Even the twisted horseshoe roll, despite the spectacular setting curling dangerously close to the rock structures, is weakly applied to the layout compared to the one seen on Maverick. On Maverick the roll is bookended by two flat curves which mirror the turn in the middle, each of these recalling the first ground-level flat turns. There now is a pattern. The element is ‘forceful’ not because of increased g-forces, but because each roll now stands as a stronger alternative to the established pattern of switchbacks experienced just moments ago. Each moment fits within the context of the rest of the ride. On Blue Fire however, they designed it so the horseshoe roll is bookended by slightly veering hills. Without the context, all we are left with when we start to rise back up into the first inversion is nothing more than a singular element, like the vertical loop that preceded it. The second roll is therefore an unnecessary (but still welcomed) surprise, another stand-alone element that happens to be similar to the one before it. This lack of necessity to each moment – we’re doing it just because the designers can – ultimately produces a “who cares?” attitude towards the layout as a whole, as summed up by the final heartline roll which totally blindsides us coming in the middle of a series of weak, meandering hills and turns. Thankfully it stands in as an ad-hoc climax to an ending that would have otherwise been completely forgettable.

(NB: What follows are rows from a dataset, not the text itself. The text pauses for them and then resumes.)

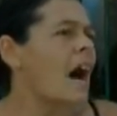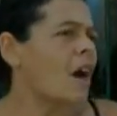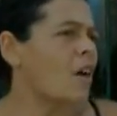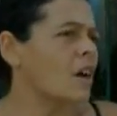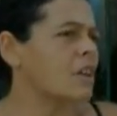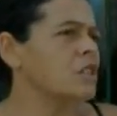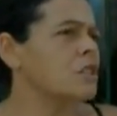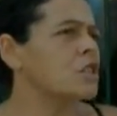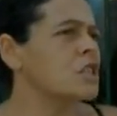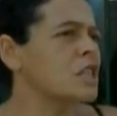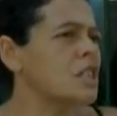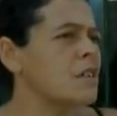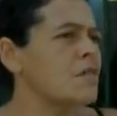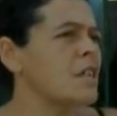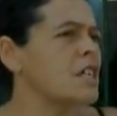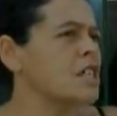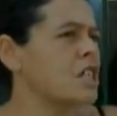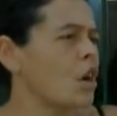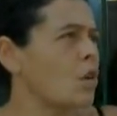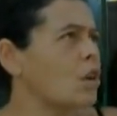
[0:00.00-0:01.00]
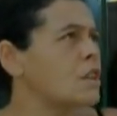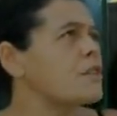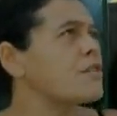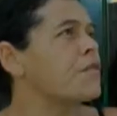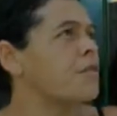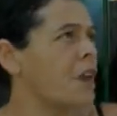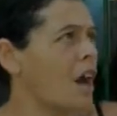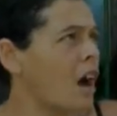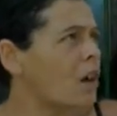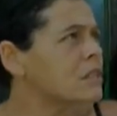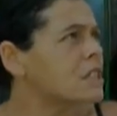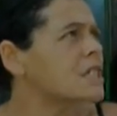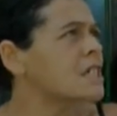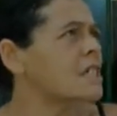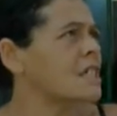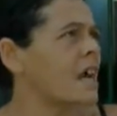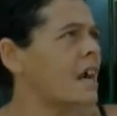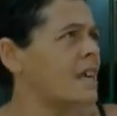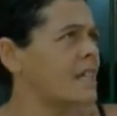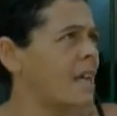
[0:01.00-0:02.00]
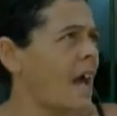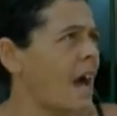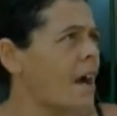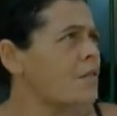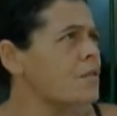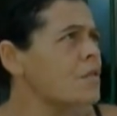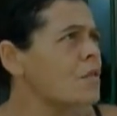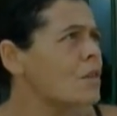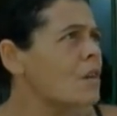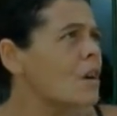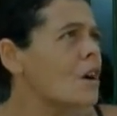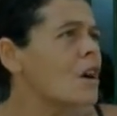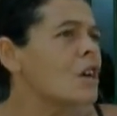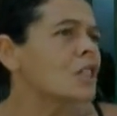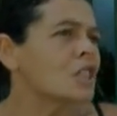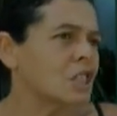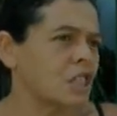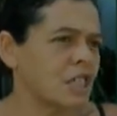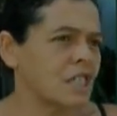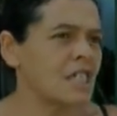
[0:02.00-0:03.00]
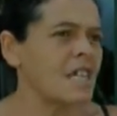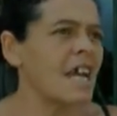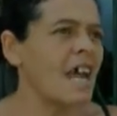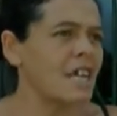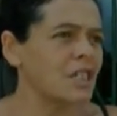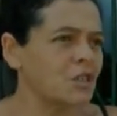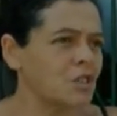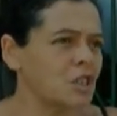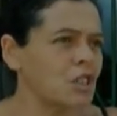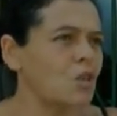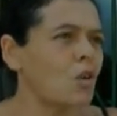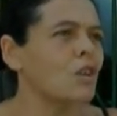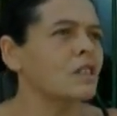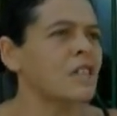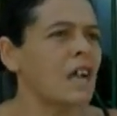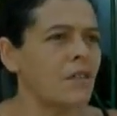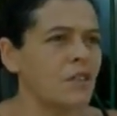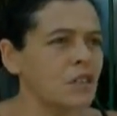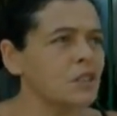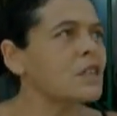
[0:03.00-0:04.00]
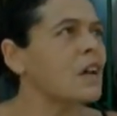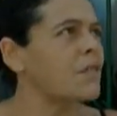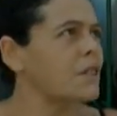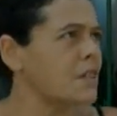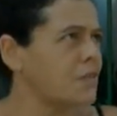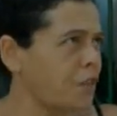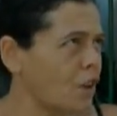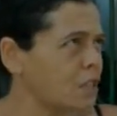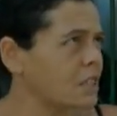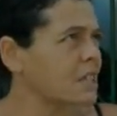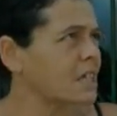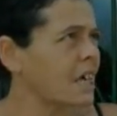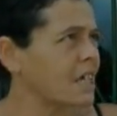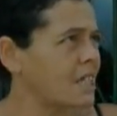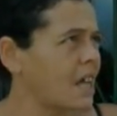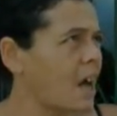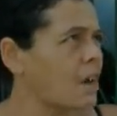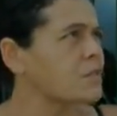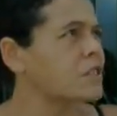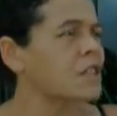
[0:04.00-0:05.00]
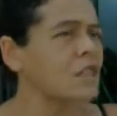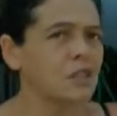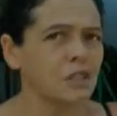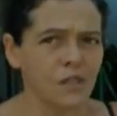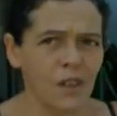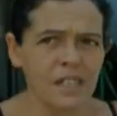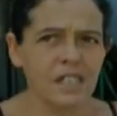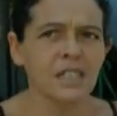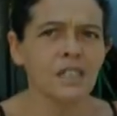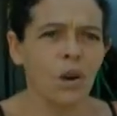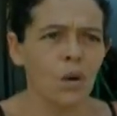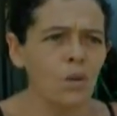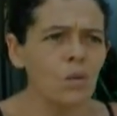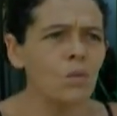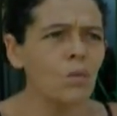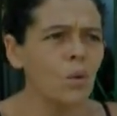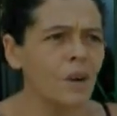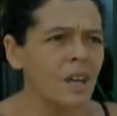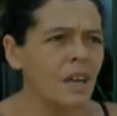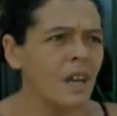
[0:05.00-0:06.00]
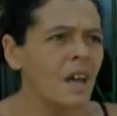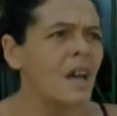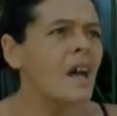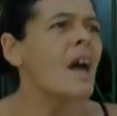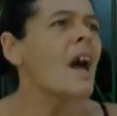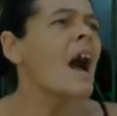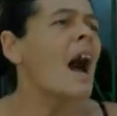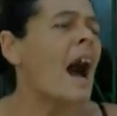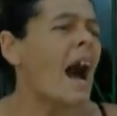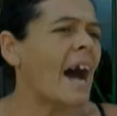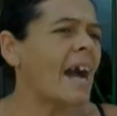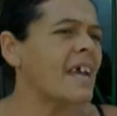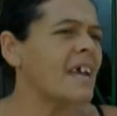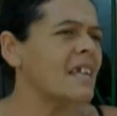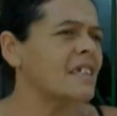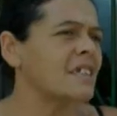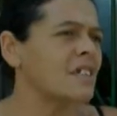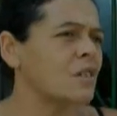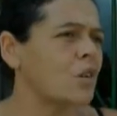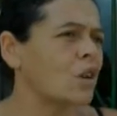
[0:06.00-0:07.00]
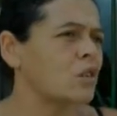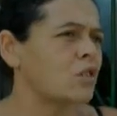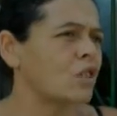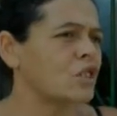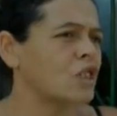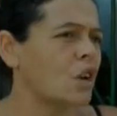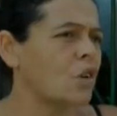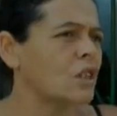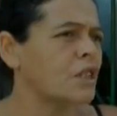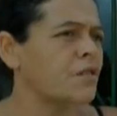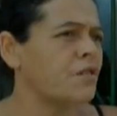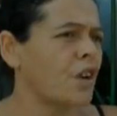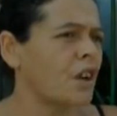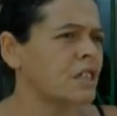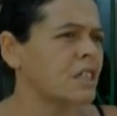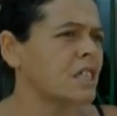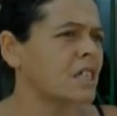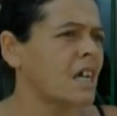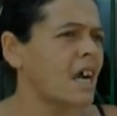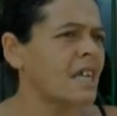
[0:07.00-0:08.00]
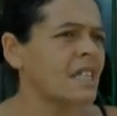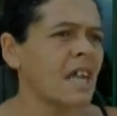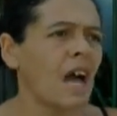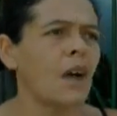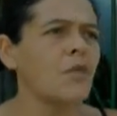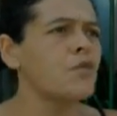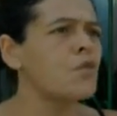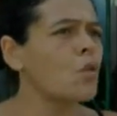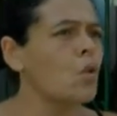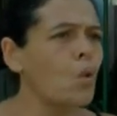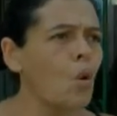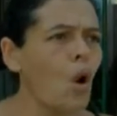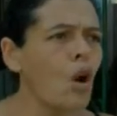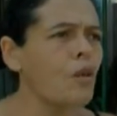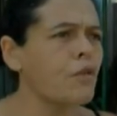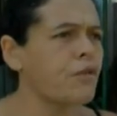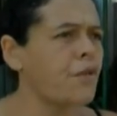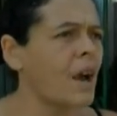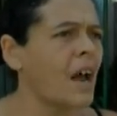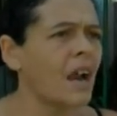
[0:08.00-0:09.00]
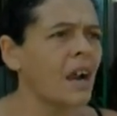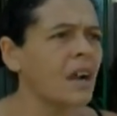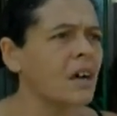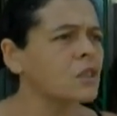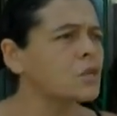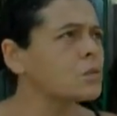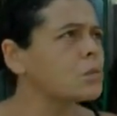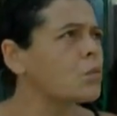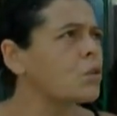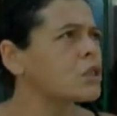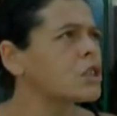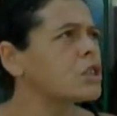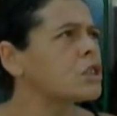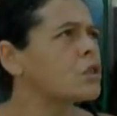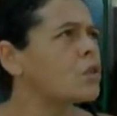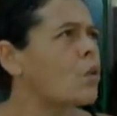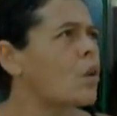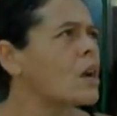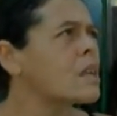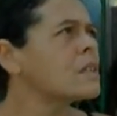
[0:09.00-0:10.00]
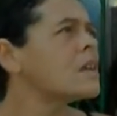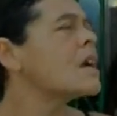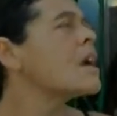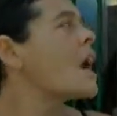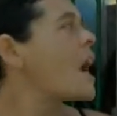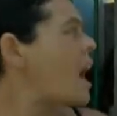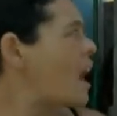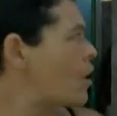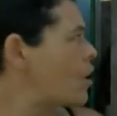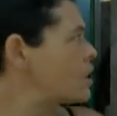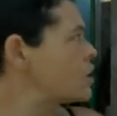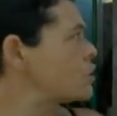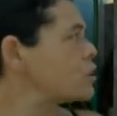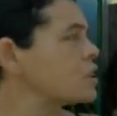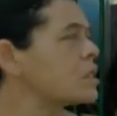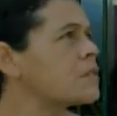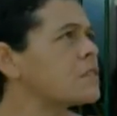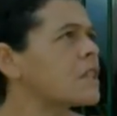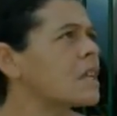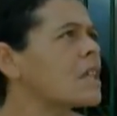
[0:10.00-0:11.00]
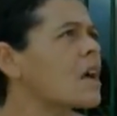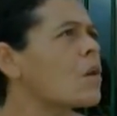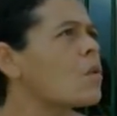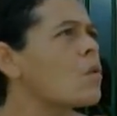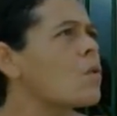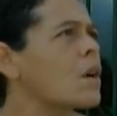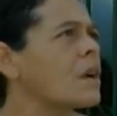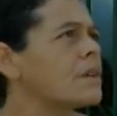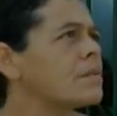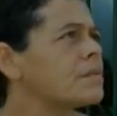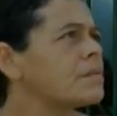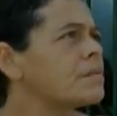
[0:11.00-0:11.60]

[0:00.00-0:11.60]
Agora, inclusive, ele chegou de fralda descartável, que se ele não se encontrava, ele não estava de fralda descartável, se ele não tivesse tão ruim. Aí ele se encontrou, chegou de fralda descartável, louco, falando um monte de coisa, agora, inclusive, está na rua.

In the end I find myself riding and enjoying Blue Fire just because each moment does happen to be quite giddy fun, and in a world where throwing 15 million euro at a coaster project doesn’t even guarantee you won’t get a lemon, that’s all that should really be asked for. The variety is certainly there as well and there’s no question that the experience is a consistent one (another fun element tends to crop up every several seconds or so)… it just consistently isn’t very well planned out. To reiterate my earlier statement: without question Blue Fire is one of my top three steel coasters in continental Europe. Whether that says more about the quality of Blue Fire’s ‘fun-ness’ or about the relative quality of every other steel coaster on the continent (that I managed to ride at least) I will leave the reader to decide.
Fully satiated with enough Blue Fire rides to last me until I may make a return to Europa Park, it was time to make my way to the park exit. While walking I had a nice conversation with the attendant on duty assigning seats who needless to say was able to recognize me and was curious to know how many time I rode it in one day. “You’re very fortunate”, he told me, “there are days in the summer when people will wait three hours for one ride.”
This stroll was a bittersweet one, as I had now seen everything I wanted to see for my eleven days of travel between four countries, and needed to resume classes. However, while I might have been done with this trip, this trip was far from done with me.